The Most Wonderful Time of the Year
S. is new, 22 and gay. He made his way from CA by bus, first to DC and then to NYC. When I do his intake, he tells me it was his dream to come to NYC and I think of all the people here who dream of going to CA.
When queer youth arrive here, the bubble bursts pretty fast. Things are expensive, jobs are scarce, the shelters are frightening and the streets are bitterly cold at night. Some youth find their way to safety, a bed at a youth shelter, or at least a drop-in but for many it doesn’t work out that way.
At 8am yesterday I woke up to a message from S., sobbing because the other youth at AFC were bullying him and not letting him sleep. For all the funding that flows to AFC, I feel like there should be someone on duty making sure things like this don’t happen.
At Sylvia’s, the shelter I used to run, resources are scarce these days and the hot water is broken, but someone is watching all night, keeping people safe.
When I call S back, he asks me about other youth shelters but they all stop taking people at 21. This is a consequence of city policy- we fought for a decade to get the definition of homeless youth to go up to 24 and we won. City funded programs and drop-ins now go up to 24, but the City has never funded the youth shelters past 21. This leaves vulnerable young adults to face the traumatizing adult shelters.
Even to get to the relative safety of the one LGBTQ adult shelter, created as an acknowledgement of the lack of safety for queer people in the adult shelters, people have to start out at the intake shelters and wait to be transferred, exposing them to the very danger the LGBTQ shelter was created to avoid.

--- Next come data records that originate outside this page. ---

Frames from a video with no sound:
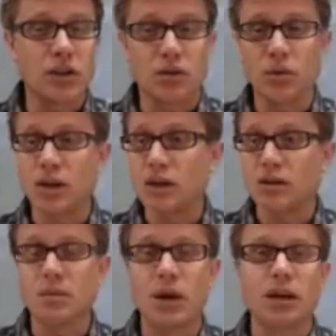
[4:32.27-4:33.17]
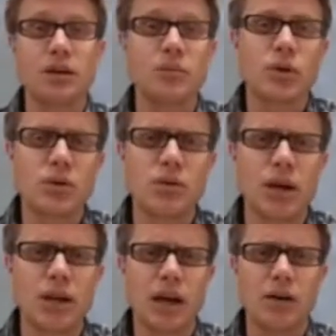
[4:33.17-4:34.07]
How do we get it to my computer
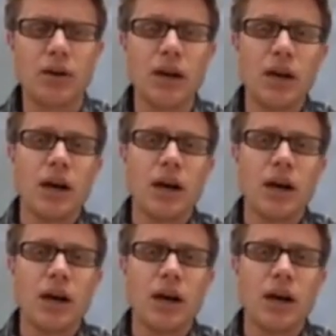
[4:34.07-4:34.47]
right now?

On the phone with S, I reassured him that we would figure something out, and encouraged him to come for a psych eval which many housing providers require.
At the end of the evening, with the psych eval done but not written up and no beds open at Sylvia’s, I sent him to the least objectionable of the adult drop-ins. He got there late and it was full, but seeing his tears the security guard relented and let him in. But then they insisted his lighter was contraband and wouldn’t let him bring it in and he bristled at the restriction and spent the night on the street.
By the time I see him the next day, he is exhausted and hopeless but still not able to deal with a shelter. Not for the first time, I wish we had the space for a shelter of our own. “I didn’t realize how cold it would be,” he says, “you can’t get around the cold,” and he’s right, you can make do without a lot of things, but cold can kill. He is deeply disappointed in the reality of NYC. “Don’t go places you dream of,” he tells me.
It’s closing time, but he needs to talk. So we talk about his sexual assault, about the time he tried to get a cop to shoot him, about how he wants to talk about things but can’t summon the emotion that goes with the stories and he worries he won’t be believed. “That flatness is a trauma response,” I tell him, “your brain is protecting you from feelings that are too painful to handle right now,” and I see him relax a little with that understanding.
“I can’t kill myself,” he says, “something inside me won’t let me do it.” “Maybe that’s your life force, your basic survival instinct. It’s very hard to overcome an instinct.” He tells me about how he doesn’t believe things will ever get better. We don’t know each other well, but I can sense his trust, so I say something I don’t always say. “I’ve been doing this for more than twenty years,” I tell him, “and I have seen things work out for people, even though it can take a while and it’s hard.” I hope he can hold on to that.
He's planning on going to Syracuse the next day to stay with a man he met online. “That could go badly,” I say gently, not wanting to trigger resistance. “I know,” he says with resignation, “it has before.” I write down my cell number - “call me if you’re stuck,” I tell him. I take him downstairs to look for warm clothes. We don’t have much in his size, but we find a sleeping bag which he takes with him.
Leaving the building later on, I notice a person sleeping in the unused church entrance to the right. This is not unusual- church steps are one of the places homeless people often seek refuge and the multiple entrances on W 40th are often hosting several folks. No part of this person is visible but I recognize the sleeping bag I just gave S . I stand still in the middle of the sidewalk flipping through options in my mind. But S had rejected all of them and there’s nothing I can do but walk away with the heavy steps my dad - completely blind and sliding into dementia - once called “walking sadly”.
Back then I was walking sadly because I decided to leave Sylvia’s after pouring all of myself into it for years. It hurt like hell to leave the clients and the staff, but I could not continue working for the cruel pastor. Now I am walking sadly because I am leaving another little part of my belief in Tikkun Olam, healing the world, like a tiny shard of a shattered blue and green glass orb.